Hassan: There are other similar labels each with their own design sensibility which probably got redundant over time. We have a strong understanding of design, fashion and trends; also, we consistently desire to create something original each time. We are not aping trends, even though our work has a very strong pop art essence, we are neither imitating designs, nor finding inspiration from style trends or ‘what’s popular now,’ we constantly strive to create innovative art that spells individuality.
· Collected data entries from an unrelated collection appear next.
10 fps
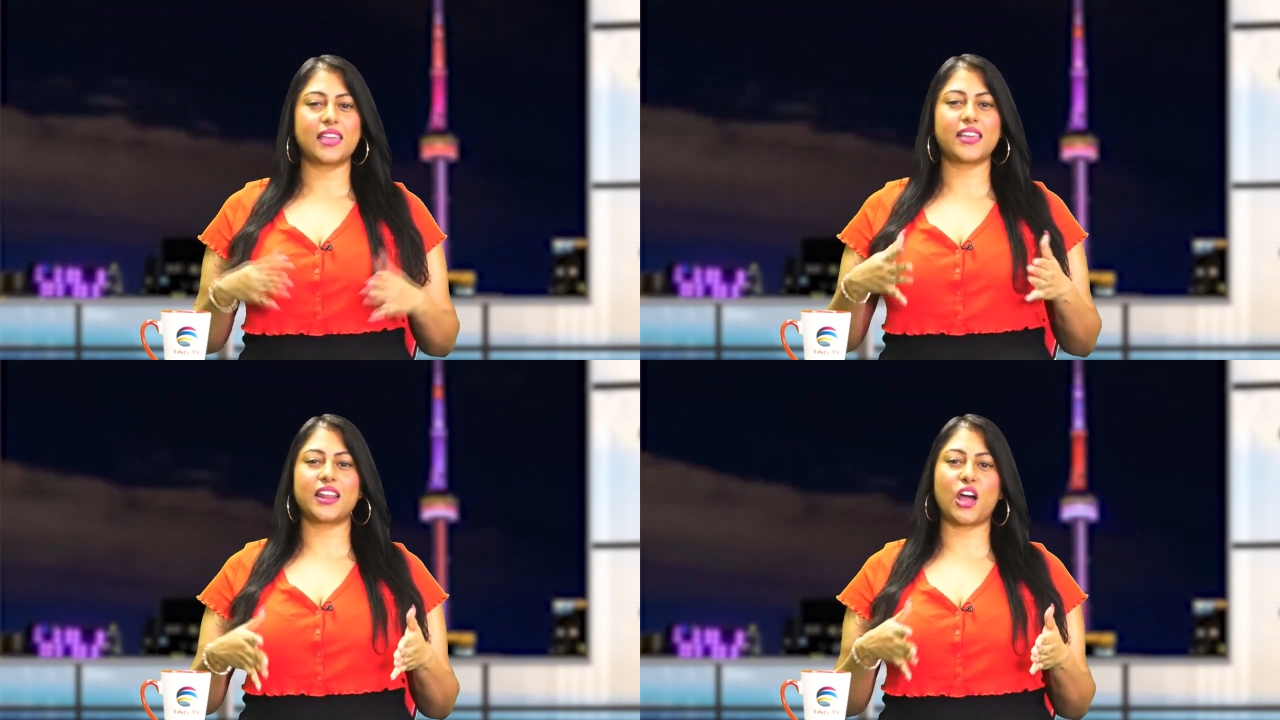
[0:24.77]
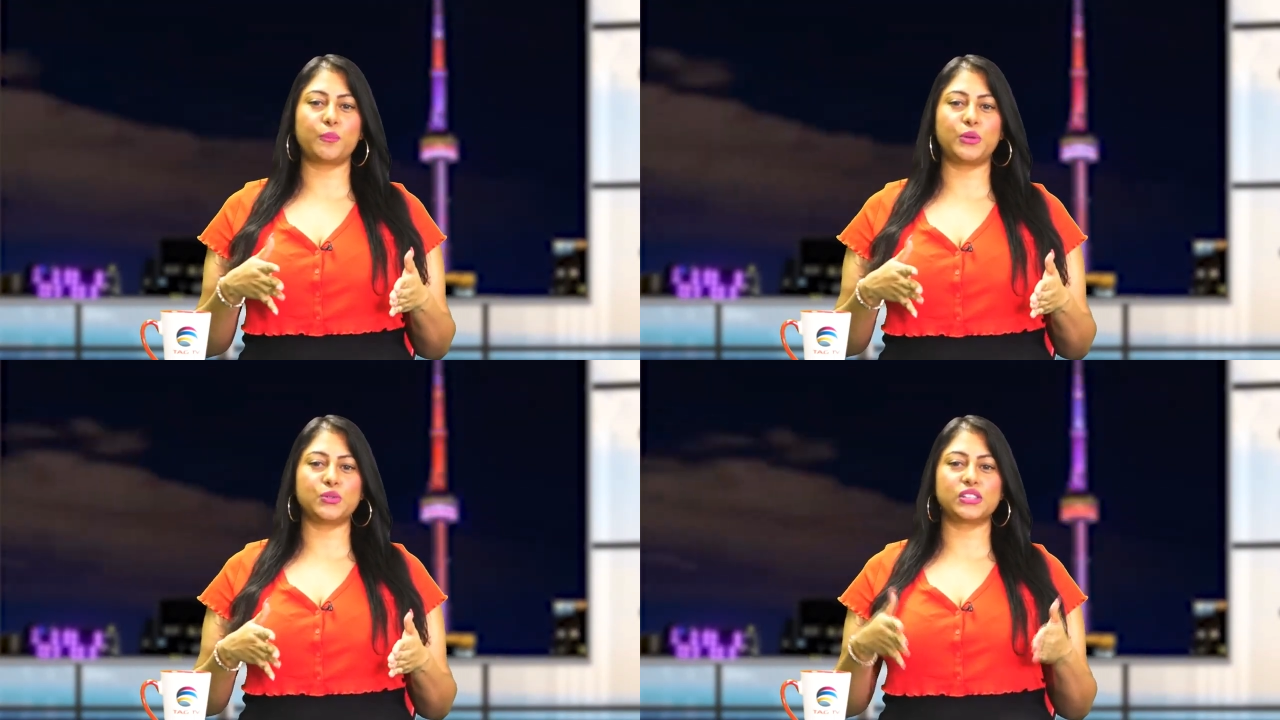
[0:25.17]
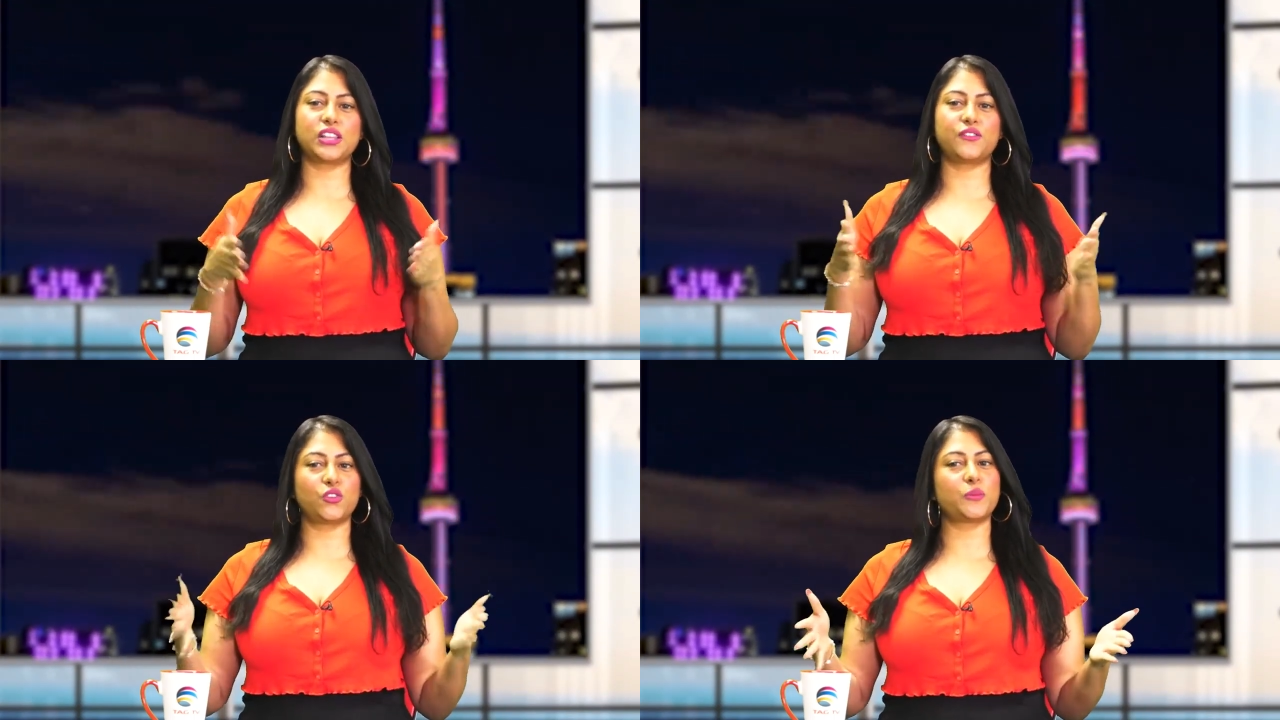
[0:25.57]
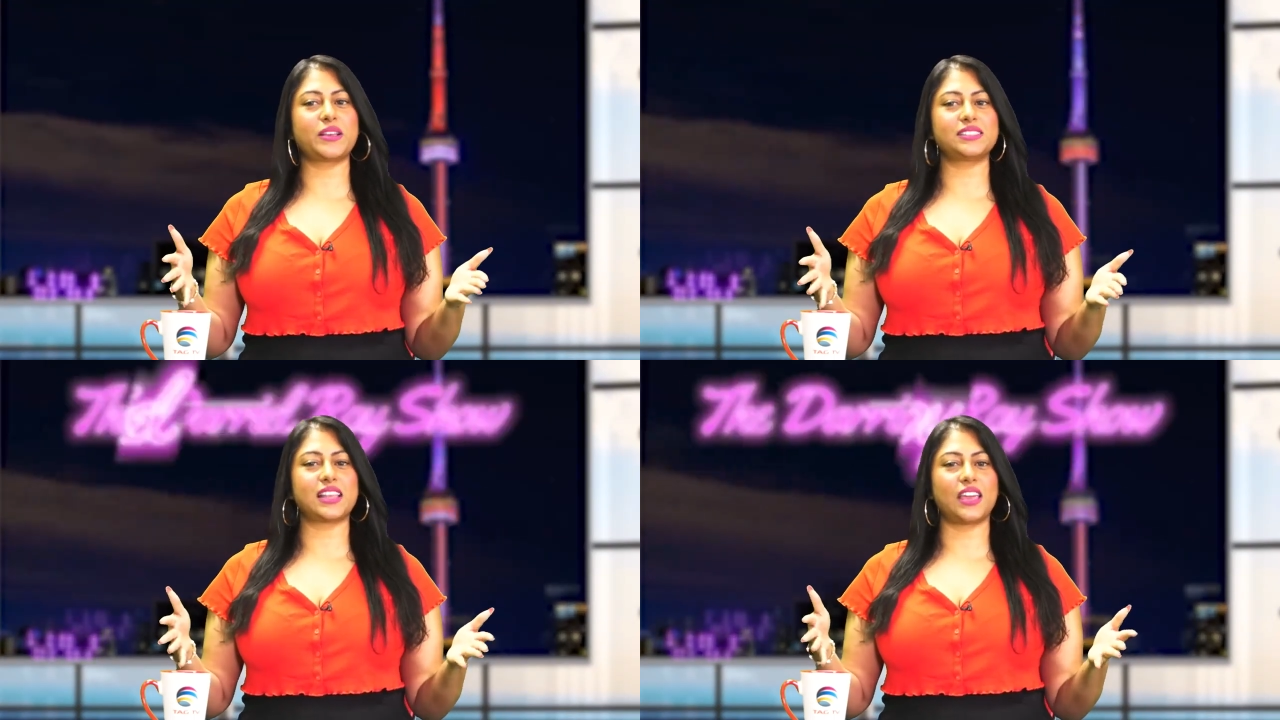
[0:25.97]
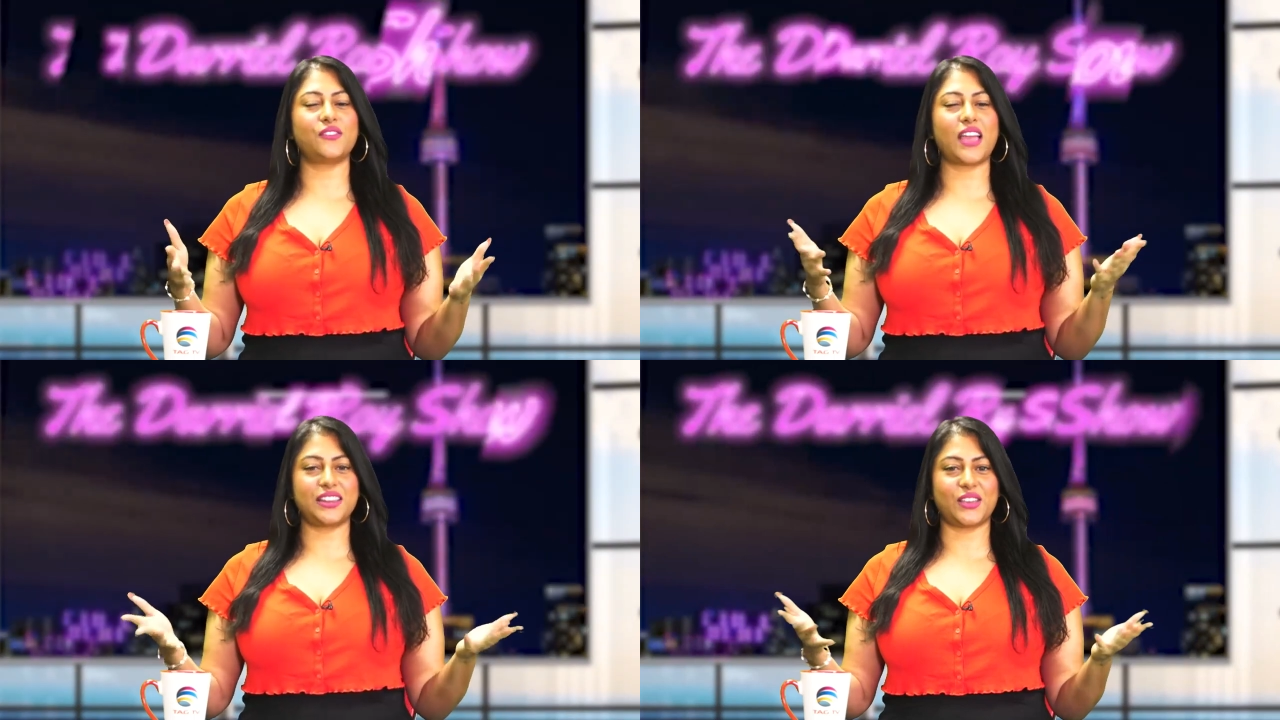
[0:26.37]
that help you to live your best
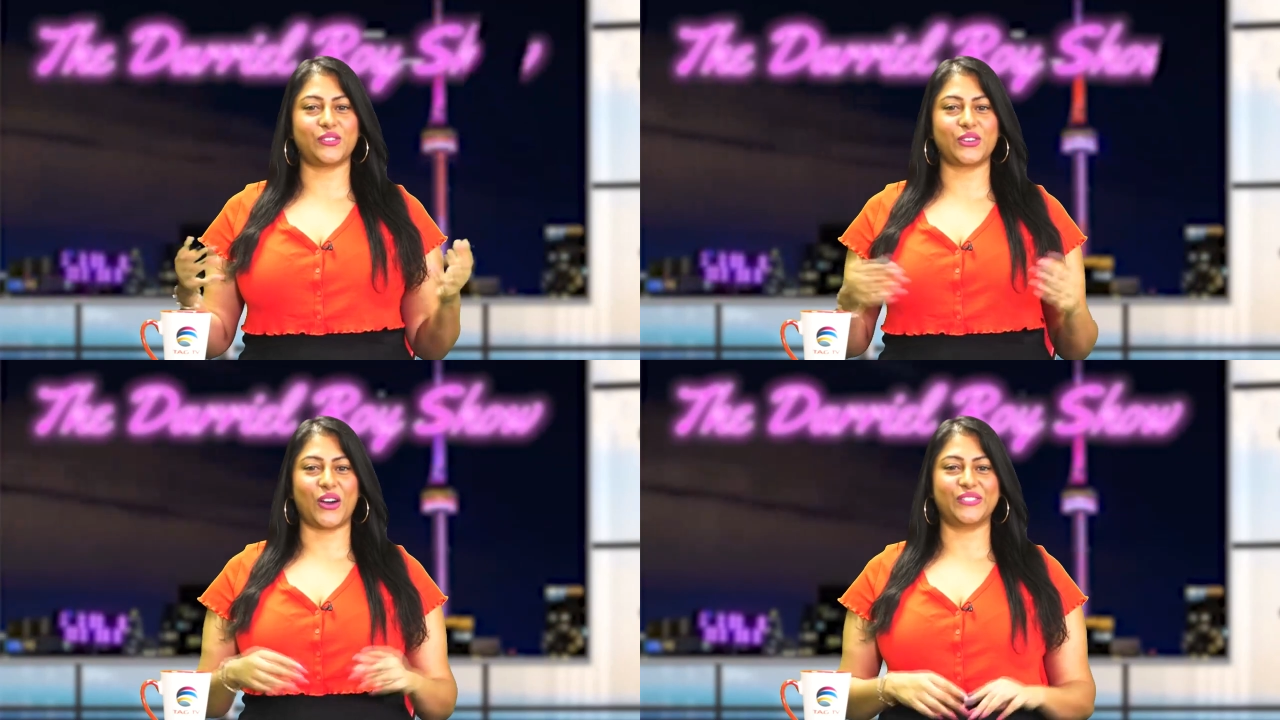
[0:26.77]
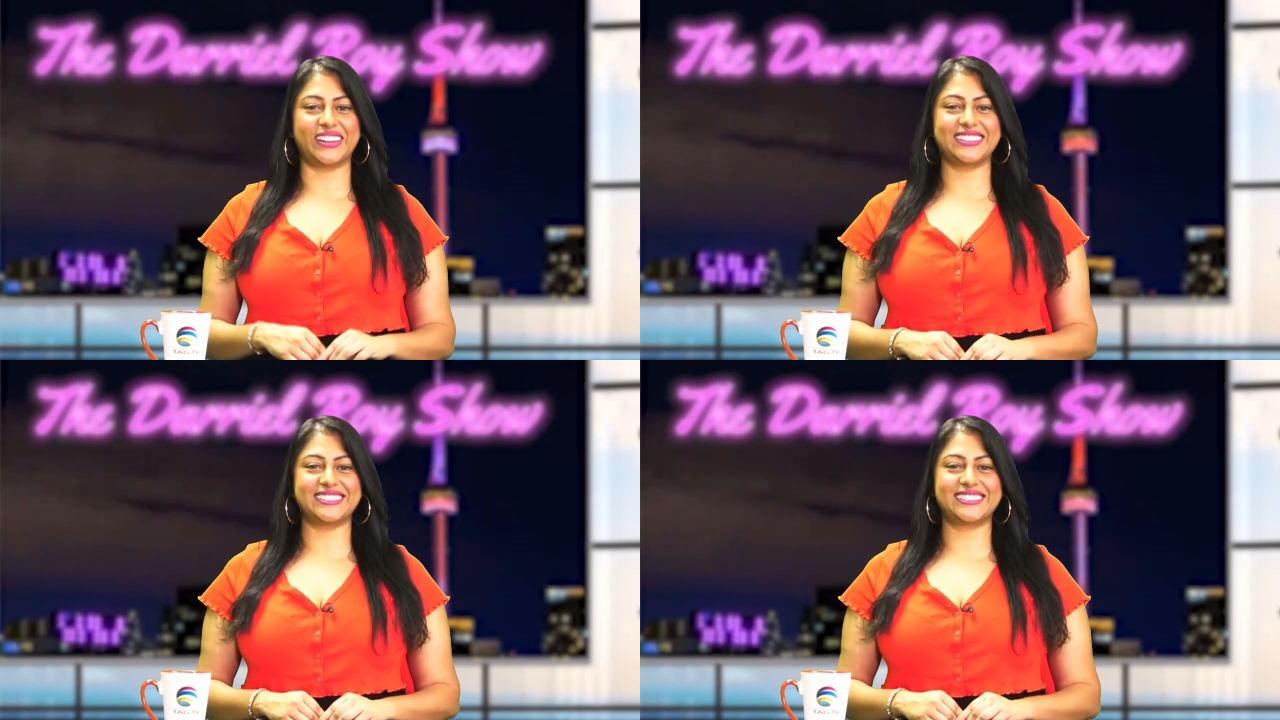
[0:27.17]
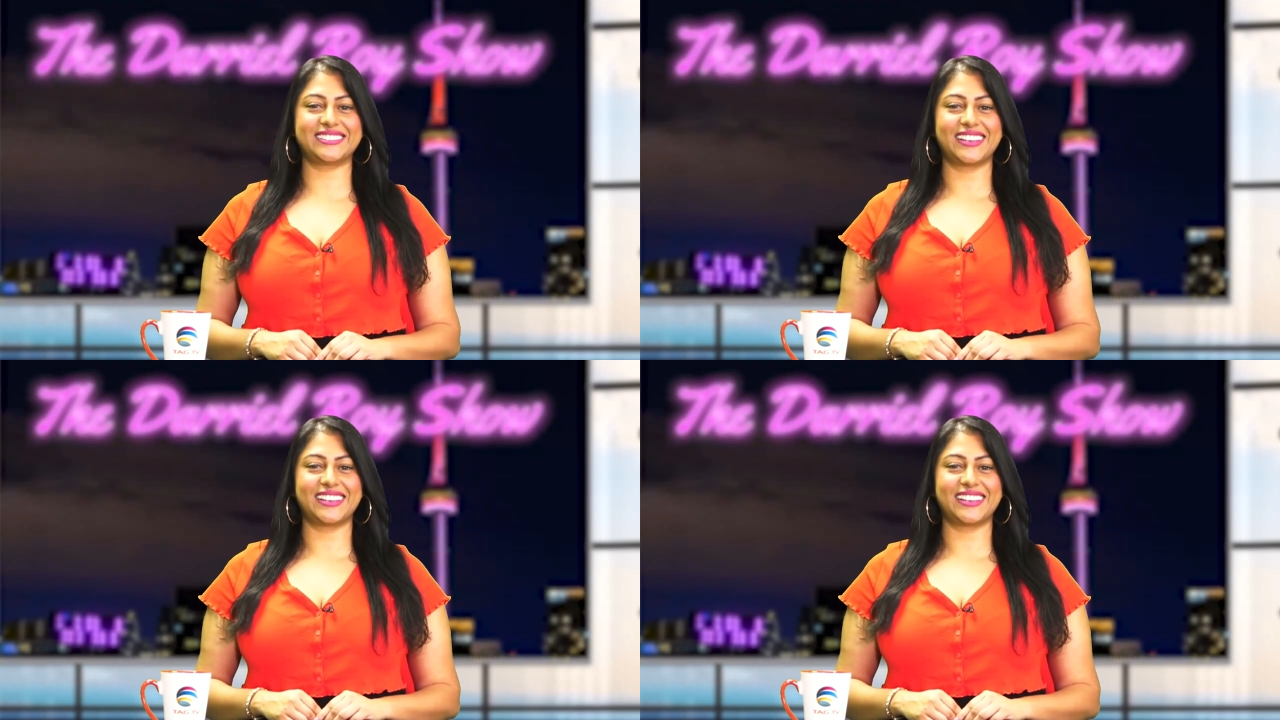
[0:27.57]
life and give you confidence.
Where do you get your inspiration from?
Hassan: Having studied and lived in Lahore, South Asian art, artists and pop culture became strong influences in my design education. Graphic Design was definitely a dominant influence in my education. Pop art, Andy Warhol, the 60s era, vintage photographs and Pakistani truck and rickshaw art are my main inspirations for designs. Pakistan traditionally has a huge database for design, clothing, food, architecture, home decor, transport, festivals and weddings. One always sees a riot of colors, patterns, textures and kitsch elements. We also love Hindi/Urdu movies and Saad is a die-hard fan of Bollywood, whereas I’d prefer to focus on Lollywood/Hollywood in my designs. I often find inspiration in yesteryear silver screen icons, retro blockbusters, famous on-screen couples, cheeky dialogues and the extinct art of poster painting.
Saad: We create what we enjoy, what we find fun. Our biggest inspiration is our country. Having travelled all over Pakistan and abroad extensively helped us re-discover it. There’s an organized chaos that we love to capture. The very Pakistani-ness or desi-pann is immensely inspiring.
The number of young, self-employed Pakistanis initiating their own start-ups is insane! What important advice would you give to young people in Pakistan running online businesses?
Saad: If you think you’re different and you have it in you, don’t waste time and get started. But research the market first. Be prepared to face rejection but don’t give up. In a country with a population of around 200 million, there are many who’d like what you do and would want to buy your creations.
Hassan: I see a paradigm shift in design sensibilities and a larger international exposure for students who have had exposure to international design to contribute to the Pakistani design scene. Contemporary graphic and arts are still at a nascent stage in Pakistan and I am certain this will change in due course for the better. I think the key essence is not promotion but focusing on the work itself. I would like to believe that in a creative industry it is of foremost importance that designers, particularly the new breed, need to focus on creating their own space and niche, creating a visual identity of their own so they can bank on that as their USP. Once the works of art speak, promotion becomes a whole lot easier. Social media is a great platform.